--- START ---

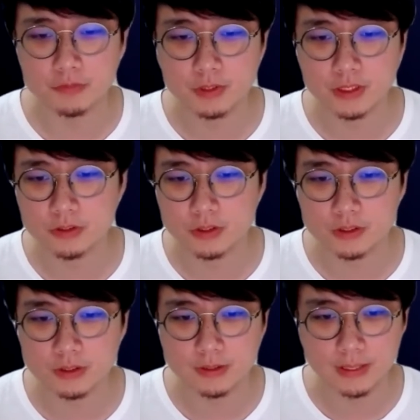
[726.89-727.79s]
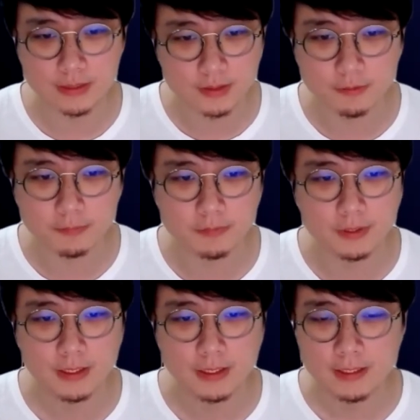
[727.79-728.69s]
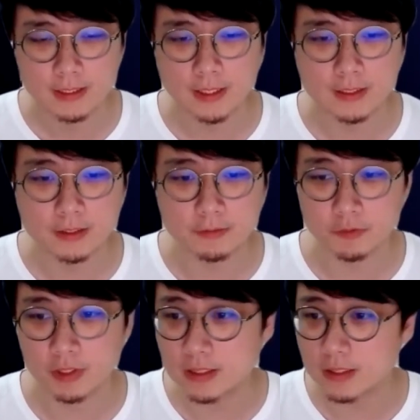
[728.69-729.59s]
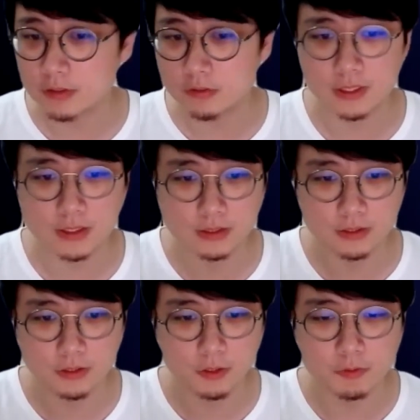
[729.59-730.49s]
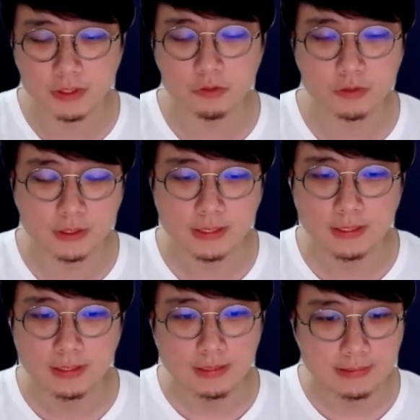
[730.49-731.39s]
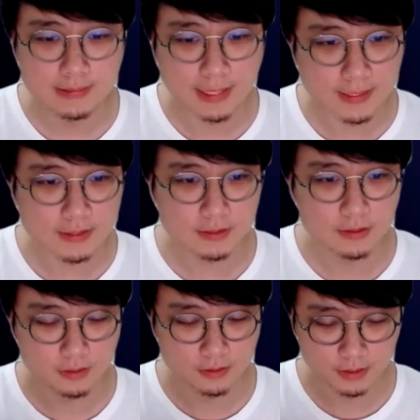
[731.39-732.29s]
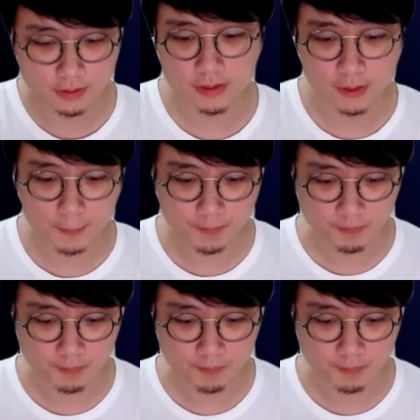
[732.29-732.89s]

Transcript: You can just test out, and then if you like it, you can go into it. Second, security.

--- END ---

> Exercise: Pictures aside, retype all of the entries word for word.

> Expected answer:
[726.89-727.79s]
[727.79-728.69s]
[728.69-729.59s]
[729.59-730.49s]
[730.49-731.39s]
[731.39-732.29s]
[732.29-732.89s]

Transcript: You can just test out, and then if you like it, you can go into it. Second, security.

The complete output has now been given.